Fabrizio Coticchia and Francesco N. Moro, The Transformation of Italian Armed Forces in Comparative Perspective. Adapt, Improvise, Overcome? (London, New York: Routledge, 2015). 162 pp., £95,00 (hardback), ISBN: 9781472427519.
After the end of the Cold War, Western armed forces changed dramatically. The international context as well as the threats those armies were designed to face became increasingly nuanced and unpredictable. In particular, because the mutable nature of war is well-known among decision makers and military élites, adaptation became a sort of mantra in the process of reframing the most important Western defense bodies. After more than forty years of stability—or at least a clear and relatively static scenario—after September 11, Western armed forces entered into an era of relentless deployment vis-à-vis insurgencies, regional rivalries, and humanitarian emergencies. This transformation, however, did not follow a linear path.
Based on some of the authors’ prior studies on the Italian army and, implicitly, on the strategic narrative of the Italian decision makers, The Transformation of the Italian Armed Forces investigates how that process concerned the Italian armed forces. A similar framework of analysis was also applied in part to the French and British cases. The main scientific outcome of the manuscript is thus a clear and almost comprehensive overview of the ongoing evolution of the so called European way of war.
The preliminary assumption of Fabrizio Coticchia and Francesco N. Moro’s study is that the evolution of Western armed forces requires interaction between macro and meso levels of analysis. These means of investigation are complemented with interviews and primary sources. The first part of the book (chapters 1 and 2) highlights the dimensions of the transformation of the armed forces, and the following sections (chapters 3, 4, 5, and 6) are focused on the process itself and its dynamics.

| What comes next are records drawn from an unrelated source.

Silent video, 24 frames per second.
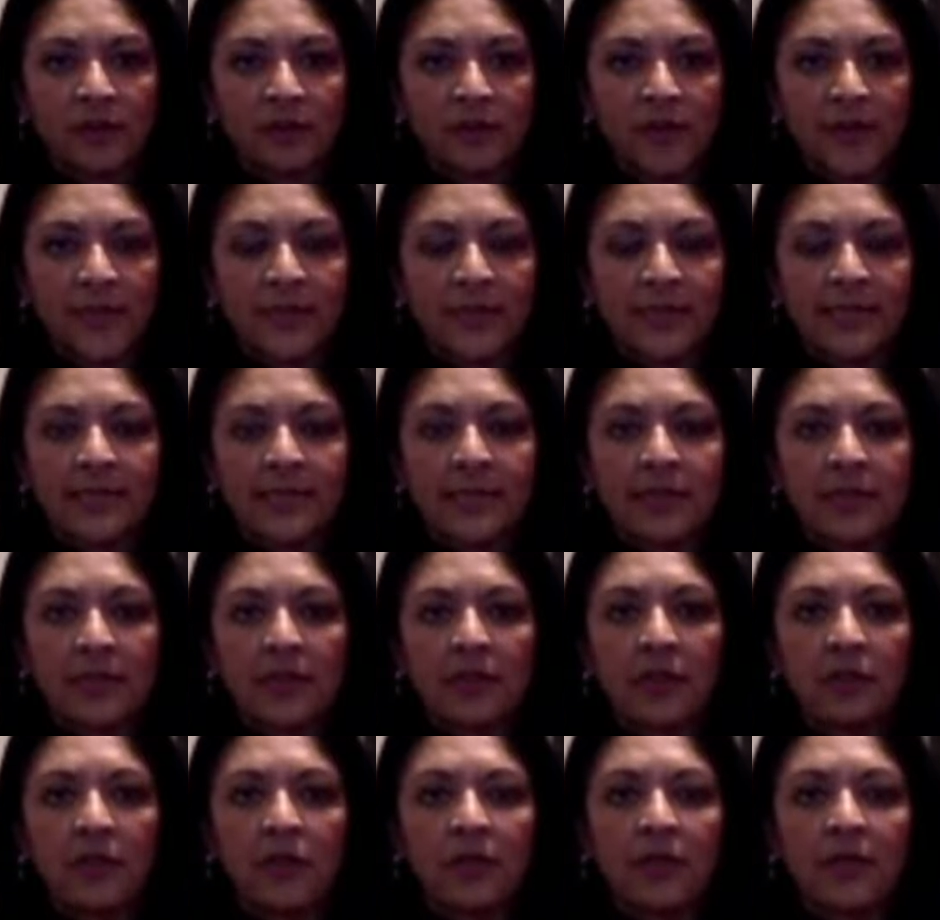of medicine and
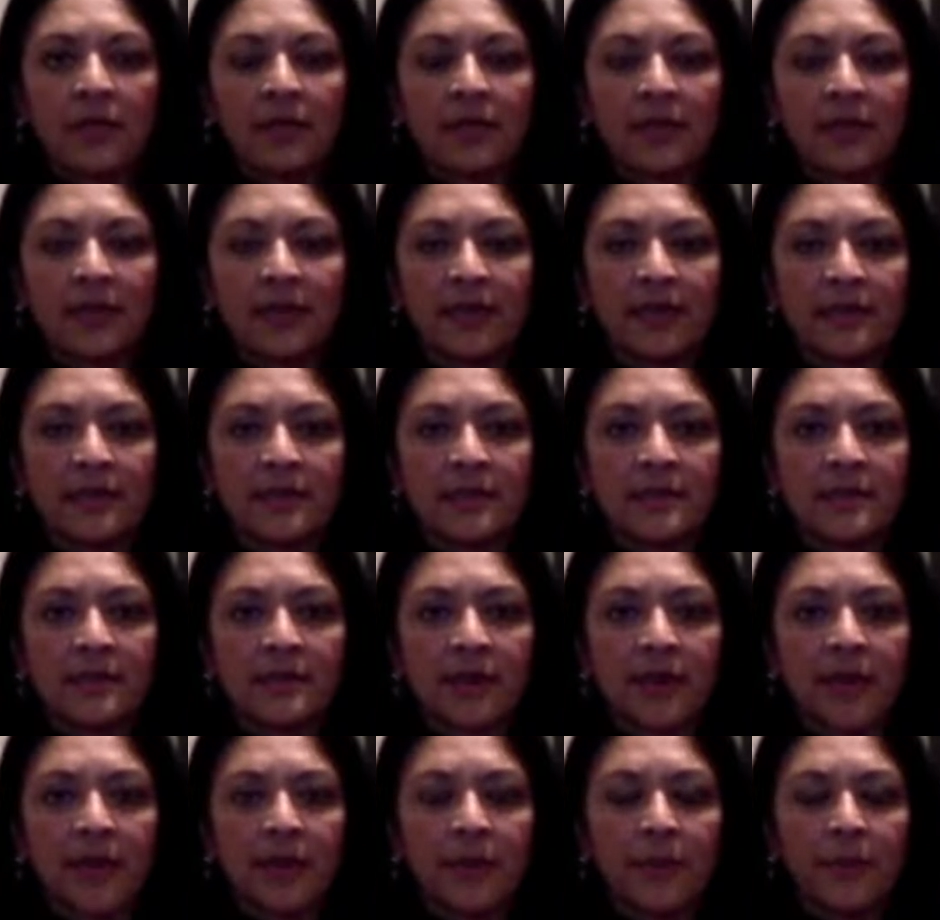you look at things
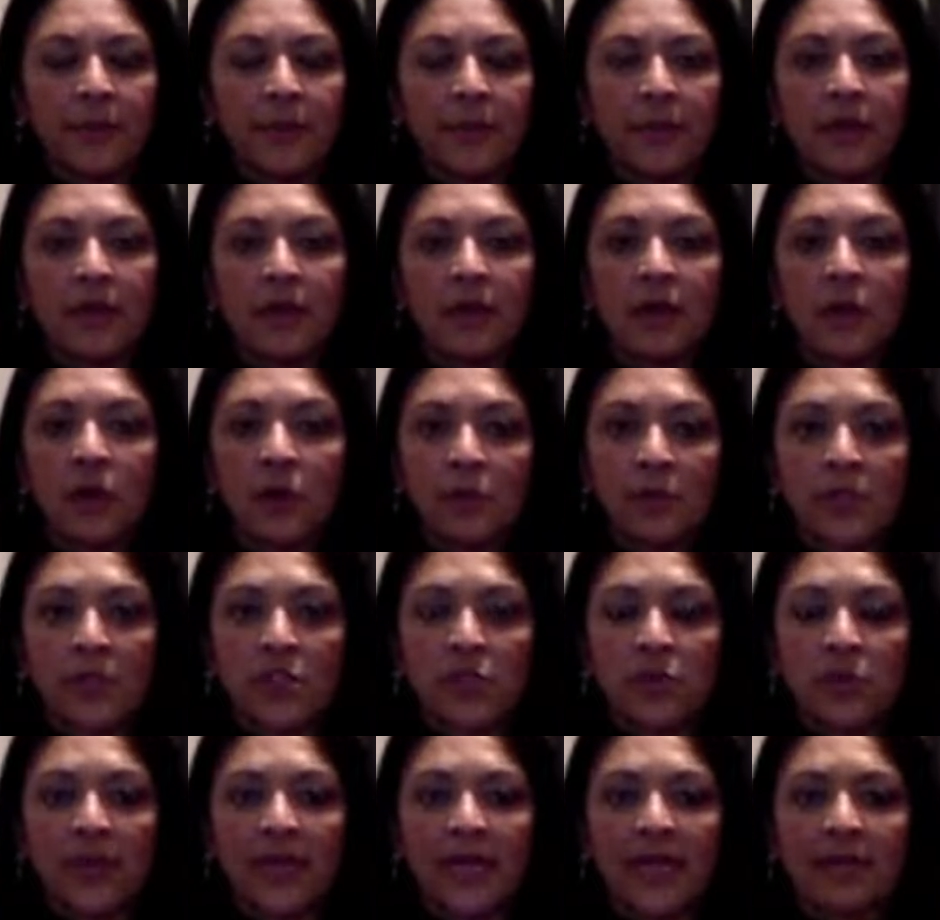in
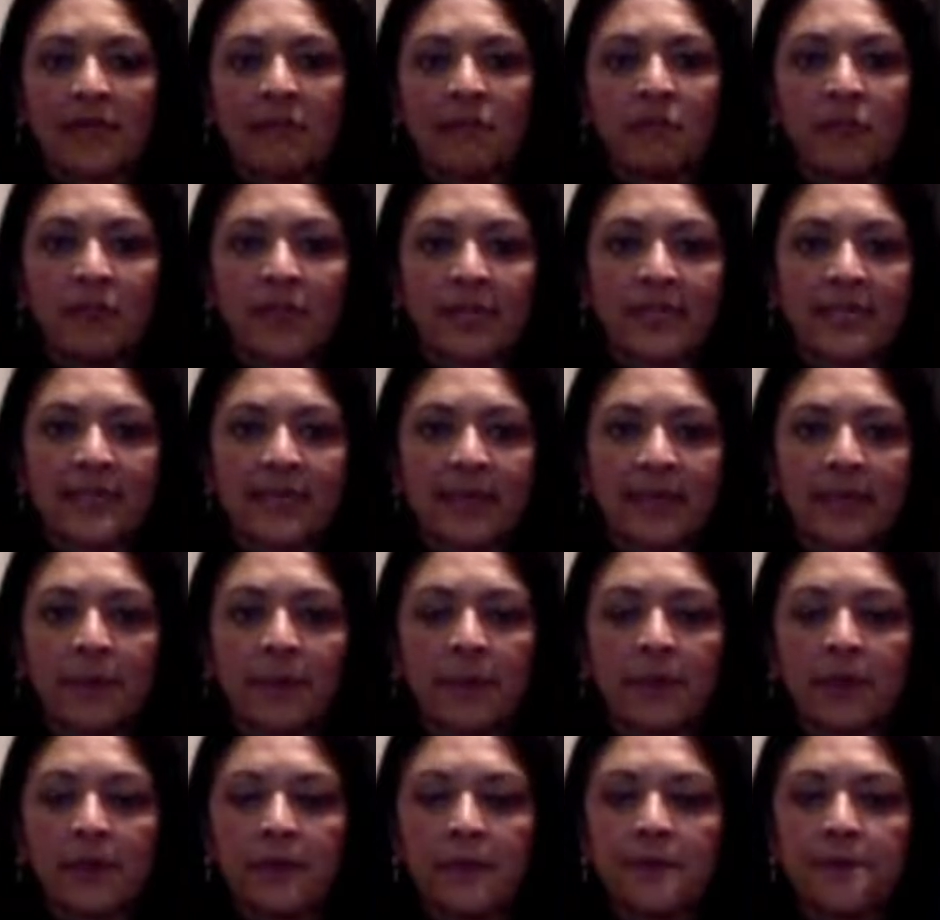OB-GYN, for
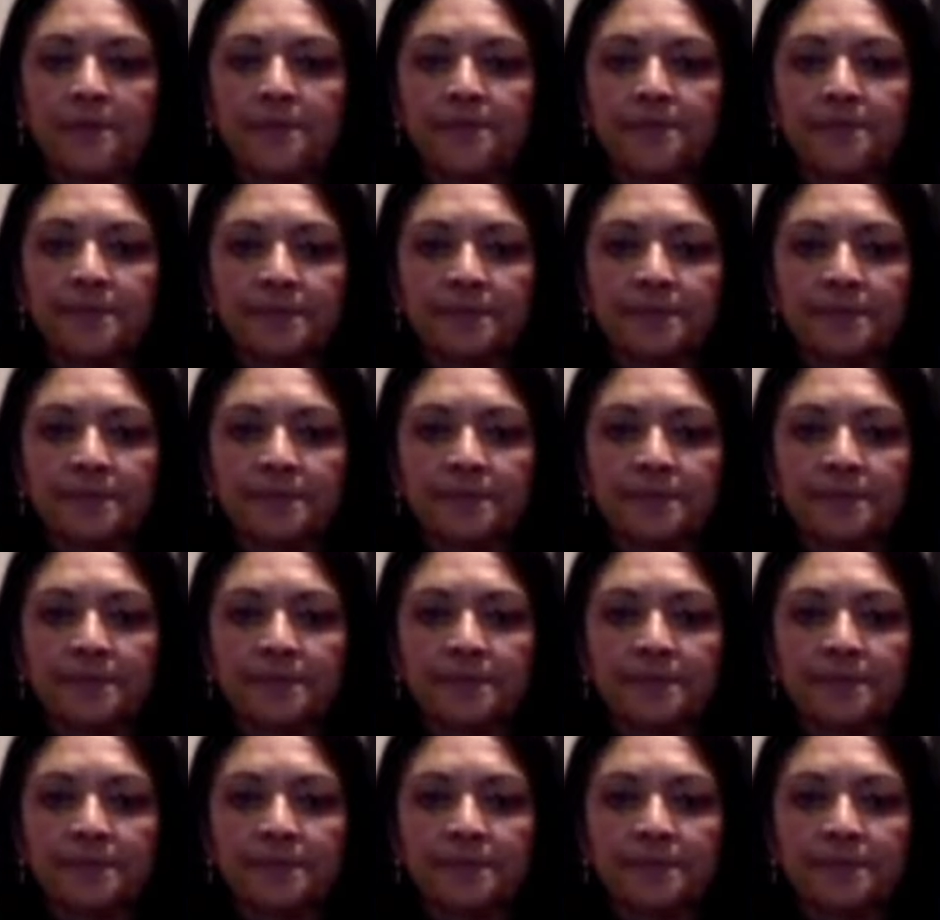example,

The third chapter is an exhaustive assessment of the defense transformation and its peculiarities in Italy, France, and the UK. Key official documents illustrate the main doctrinal changes that occurred in these countries both in the Nineties and after 9/11. One merit of the Coticchia-Moro study is that its analysis also involves budget transformations and the role played by NATO and the EU defense policy in the process of adaptation and, excluding Libya, operational convergence.
The empirical part of the work illustrates the Italian military operations undertaken since 2001. With the valuable aim of filling a gap in the security studies literature through an innovative approach, in chapter 4 the authors observe the degree of coherence along three different dimensions: a) the force deployment with the type of mission; b) the adaptation to the environment through the existing doctrines as well as the learning on the field; and c) the channels of communication among strategic levels. In the following sections, Coticchia and Moro summarize and discuss the contents of chapters 3 and 4 in order to subsequently illustrate the defense model that emerged in the last decades and some of the risks related to the ongoing international scenario and that way of war. Through this study, Coticchia and Moro have pursued—successfully indeed—the valuable aim of filling the gap between the operational reality of the Italian armed forces (involved in a range of military operations abroad such as ISAF, Antica Babilonia, Operation Leonte, and Unified Protector) and domestic indifference or misperception about their international stance.
A mixed explanatory and analytical intent shapes the entire book. Fresh empirical sources and a unique access to military and official documents, complemented by selective interviews with the key personalities involved in transforming the Italian army, enhance Western war-making literature with a nuanced picture of twenty years of activity among the three most important European defense forces in their relations with both the United States and the non-state actors of the 21st century international system.
Although The Transformation of the Italian Armed Forces in Comparative Perspective does not entirely fill the existing gap in this field of analysis, it of course serves as useful reading for those scholars and practitioners who aim at developing a critical view of the role of coercion in Italian foreign and military policy.